■ **DESCRIPTION OF THE TASK**
From the records below, take each line where the string "video" shows up and copy it.

■ **INPUT RECORDS**

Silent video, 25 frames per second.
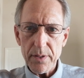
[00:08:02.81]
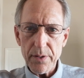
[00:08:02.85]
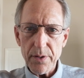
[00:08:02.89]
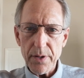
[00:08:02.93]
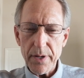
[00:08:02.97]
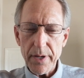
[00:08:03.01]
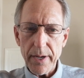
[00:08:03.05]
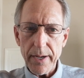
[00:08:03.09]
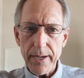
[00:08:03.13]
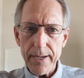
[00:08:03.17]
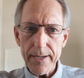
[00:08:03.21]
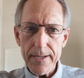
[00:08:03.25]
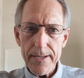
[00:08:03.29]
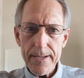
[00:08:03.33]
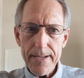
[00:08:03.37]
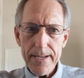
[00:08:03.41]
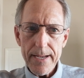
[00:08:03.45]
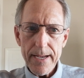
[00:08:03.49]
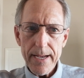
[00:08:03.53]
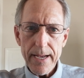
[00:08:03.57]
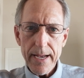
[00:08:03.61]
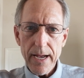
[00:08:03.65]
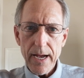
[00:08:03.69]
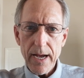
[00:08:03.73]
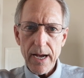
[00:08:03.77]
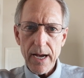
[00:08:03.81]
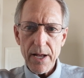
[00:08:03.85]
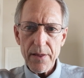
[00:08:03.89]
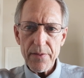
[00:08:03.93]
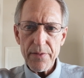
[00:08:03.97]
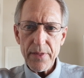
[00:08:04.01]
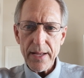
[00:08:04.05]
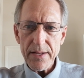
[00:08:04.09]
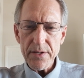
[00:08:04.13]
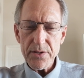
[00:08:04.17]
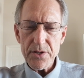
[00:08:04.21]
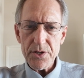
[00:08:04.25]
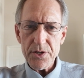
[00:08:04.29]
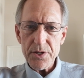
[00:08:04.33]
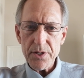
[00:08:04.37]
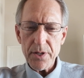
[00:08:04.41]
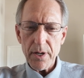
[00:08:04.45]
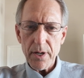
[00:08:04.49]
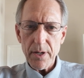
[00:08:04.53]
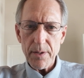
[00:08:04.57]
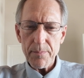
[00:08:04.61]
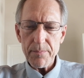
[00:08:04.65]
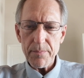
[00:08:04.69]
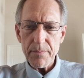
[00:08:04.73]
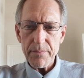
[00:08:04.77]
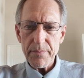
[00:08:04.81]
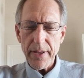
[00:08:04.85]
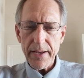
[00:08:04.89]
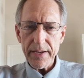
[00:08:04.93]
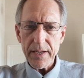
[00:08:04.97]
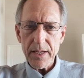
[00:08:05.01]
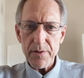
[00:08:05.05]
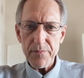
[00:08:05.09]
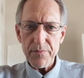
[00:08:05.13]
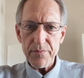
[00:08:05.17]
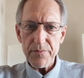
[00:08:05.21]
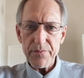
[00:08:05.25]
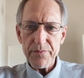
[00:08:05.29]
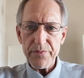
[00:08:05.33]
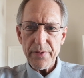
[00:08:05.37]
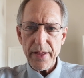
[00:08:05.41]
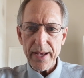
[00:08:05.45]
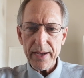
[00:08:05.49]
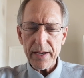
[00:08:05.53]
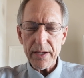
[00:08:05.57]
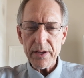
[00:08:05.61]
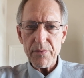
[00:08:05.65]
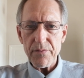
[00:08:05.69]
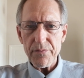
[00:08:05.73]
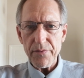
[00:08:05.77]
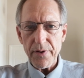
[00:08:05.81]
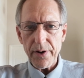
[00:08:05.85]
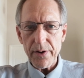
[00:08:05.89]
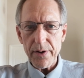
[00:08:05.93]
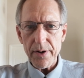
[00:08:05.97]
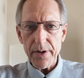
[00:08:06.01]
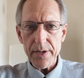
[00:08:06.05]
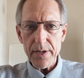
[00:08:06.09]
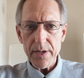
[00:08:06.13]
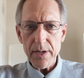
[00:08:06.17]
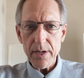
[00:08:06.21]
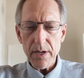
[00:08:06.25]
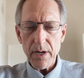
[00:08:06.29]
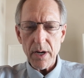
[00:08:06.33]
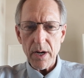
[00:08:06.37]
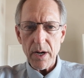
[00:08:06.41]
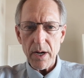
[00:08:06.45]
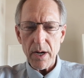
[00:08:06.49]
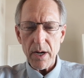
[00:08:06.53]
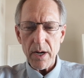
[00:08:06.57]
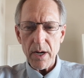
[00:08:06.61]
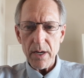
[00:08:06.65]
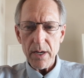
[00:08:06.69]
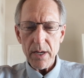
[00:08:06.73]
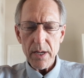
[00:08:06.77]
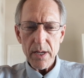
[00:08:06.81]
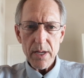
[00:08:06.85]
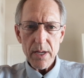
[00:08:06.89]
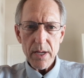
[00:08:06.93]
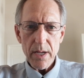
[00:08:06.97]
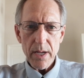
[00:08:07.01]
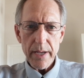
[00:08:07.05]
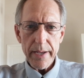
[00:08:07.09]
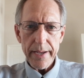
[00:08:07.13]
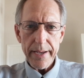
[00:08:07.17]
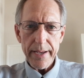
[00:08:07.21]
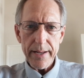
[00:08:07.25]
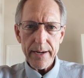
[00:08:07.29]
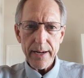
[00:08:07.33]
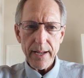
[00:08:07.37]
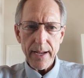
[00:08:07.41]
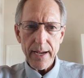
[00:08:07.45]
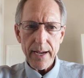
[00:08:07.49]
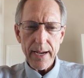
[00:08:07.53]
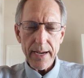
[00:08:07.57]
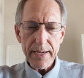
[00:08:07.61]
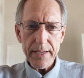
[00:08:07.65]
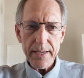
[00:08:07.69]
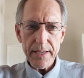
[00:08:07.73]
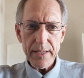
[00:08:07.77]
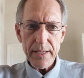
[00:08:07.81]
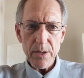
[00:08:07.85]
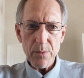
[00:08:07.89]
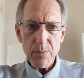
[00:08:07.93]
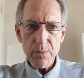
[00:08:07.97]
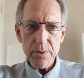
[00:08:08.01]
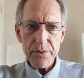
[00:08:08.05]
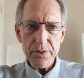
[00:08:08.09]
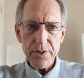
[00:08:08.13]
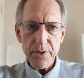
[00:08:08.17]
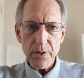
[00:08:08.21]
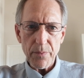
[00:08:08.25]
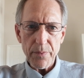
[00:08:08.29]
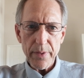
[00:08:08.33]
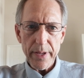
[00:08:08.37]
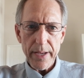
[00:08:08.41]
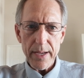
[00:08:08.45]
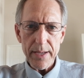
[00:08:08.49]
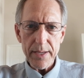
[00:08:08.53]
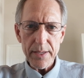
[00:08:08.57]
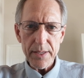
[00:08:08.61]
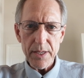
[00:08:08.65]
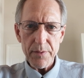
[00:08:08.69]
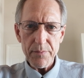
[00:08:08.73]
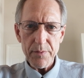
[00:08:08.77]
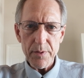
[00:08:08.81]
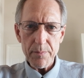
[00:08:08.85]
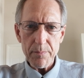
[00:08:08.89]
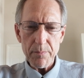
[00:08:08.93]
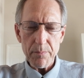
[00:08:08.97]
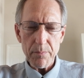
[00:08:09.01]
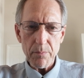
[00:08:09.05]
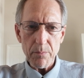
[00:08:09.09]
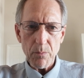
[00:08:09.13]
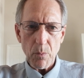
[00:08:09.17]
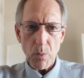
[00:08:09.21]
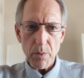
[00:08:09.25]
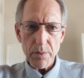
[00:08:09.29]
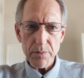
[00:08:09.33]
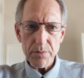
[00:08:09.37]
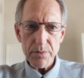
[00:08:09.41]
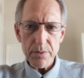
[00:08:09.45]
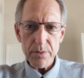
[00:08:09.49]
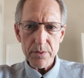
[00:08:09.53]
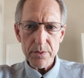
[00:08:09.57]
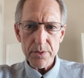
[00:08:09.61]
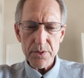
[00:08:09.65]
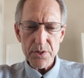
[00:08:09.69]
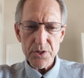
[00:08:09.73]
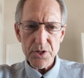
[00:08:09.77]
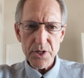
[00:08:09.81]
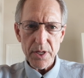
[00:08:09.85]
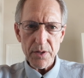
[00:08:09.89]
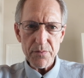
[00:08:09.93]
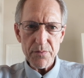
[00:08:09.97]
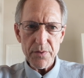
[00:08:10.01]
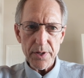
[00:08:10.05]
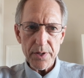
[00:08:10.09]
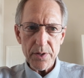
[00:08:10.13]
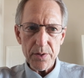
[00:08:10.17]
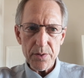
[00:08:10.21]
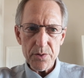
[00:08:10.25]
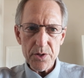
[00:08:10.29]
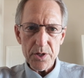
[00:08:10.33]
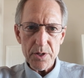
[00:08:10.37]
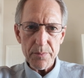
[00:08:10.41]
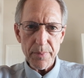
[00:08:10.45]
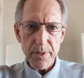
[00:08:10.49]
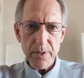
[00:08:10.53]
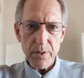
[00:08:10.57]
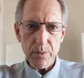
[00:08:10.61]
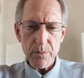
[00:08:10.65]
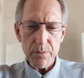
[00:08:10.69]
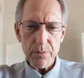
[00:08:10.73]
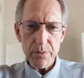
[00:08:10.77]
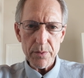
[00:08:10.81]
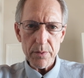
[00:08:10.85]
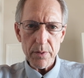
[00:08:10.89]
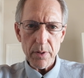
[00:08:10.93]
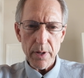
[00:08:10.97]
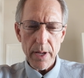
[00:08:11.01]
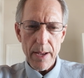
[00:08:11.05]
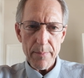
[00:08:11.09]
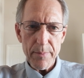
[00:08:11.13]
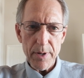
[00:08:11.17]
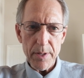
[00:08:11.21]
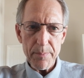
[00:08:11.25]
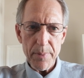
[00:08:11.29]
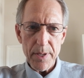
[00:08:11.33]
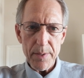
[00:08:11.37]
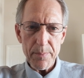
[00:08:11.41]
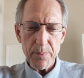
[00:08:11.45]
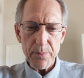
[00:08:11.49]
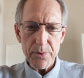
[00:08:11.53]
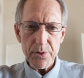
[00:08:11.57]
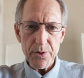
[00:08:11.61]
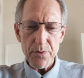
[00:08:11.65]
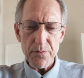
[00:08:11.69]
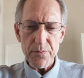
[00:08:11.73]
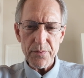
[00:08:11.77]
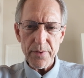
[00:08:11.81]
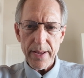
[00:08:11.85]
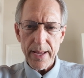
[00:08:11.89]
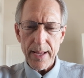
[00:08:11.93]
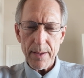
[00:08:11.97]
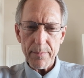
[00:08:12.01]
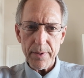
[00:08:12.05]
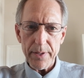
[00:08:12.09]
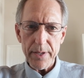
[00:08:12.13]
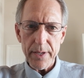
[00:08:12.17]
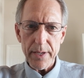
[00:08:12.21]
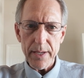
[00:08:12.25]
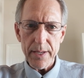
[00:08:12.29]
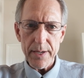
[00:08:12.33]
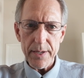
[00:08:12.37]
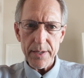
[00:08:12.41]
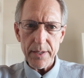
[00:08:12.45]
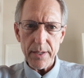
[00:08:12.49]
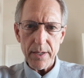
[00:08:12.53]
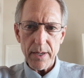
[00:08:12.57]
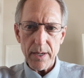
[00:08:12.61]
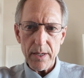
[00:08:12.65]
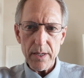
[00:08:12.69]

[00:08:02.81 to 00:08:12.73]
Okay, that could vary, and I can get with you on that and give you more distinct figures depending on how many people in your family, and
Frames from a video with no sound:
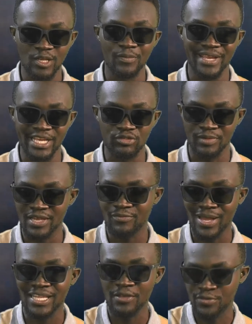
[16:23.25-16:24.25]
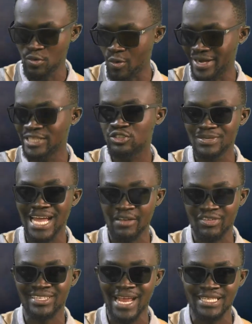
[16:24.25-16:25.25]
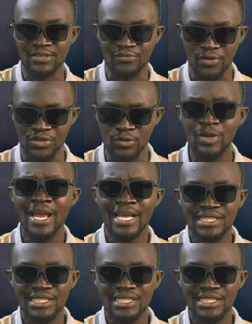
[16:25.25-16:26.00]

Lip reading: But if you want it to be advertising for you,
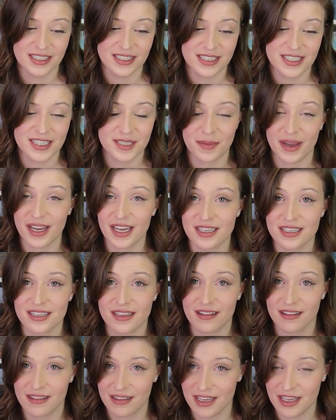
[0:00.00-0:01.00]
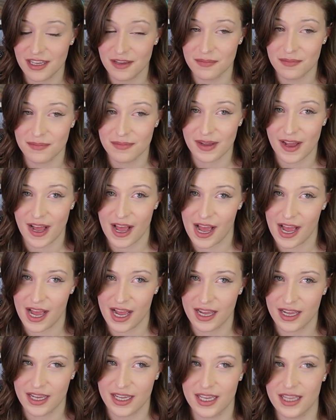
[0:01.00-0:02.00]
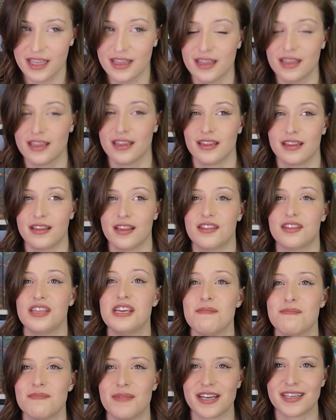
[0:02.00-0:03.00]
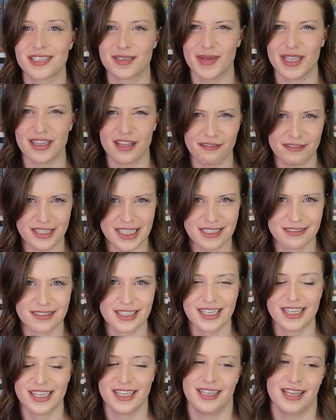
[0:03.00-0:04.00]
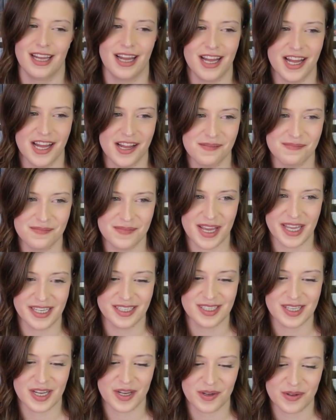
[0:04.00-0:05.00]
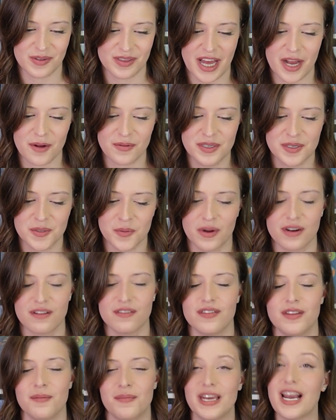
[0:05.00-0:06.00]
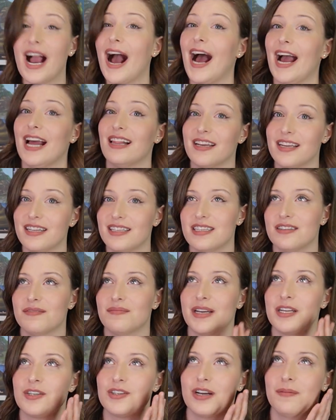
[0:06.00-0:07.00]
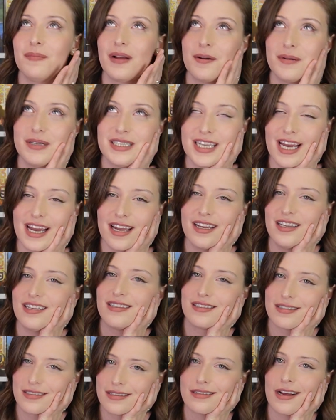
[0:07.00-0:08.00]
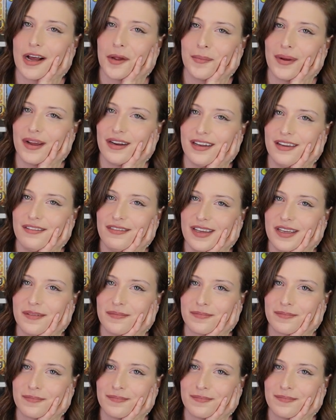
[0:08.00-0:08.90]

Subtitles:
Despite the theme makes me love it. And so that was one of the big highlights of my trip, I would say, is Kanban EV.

■ **TASK SOLUTION**
Silent video, 25 frames per second.
Frames from a video with no sound:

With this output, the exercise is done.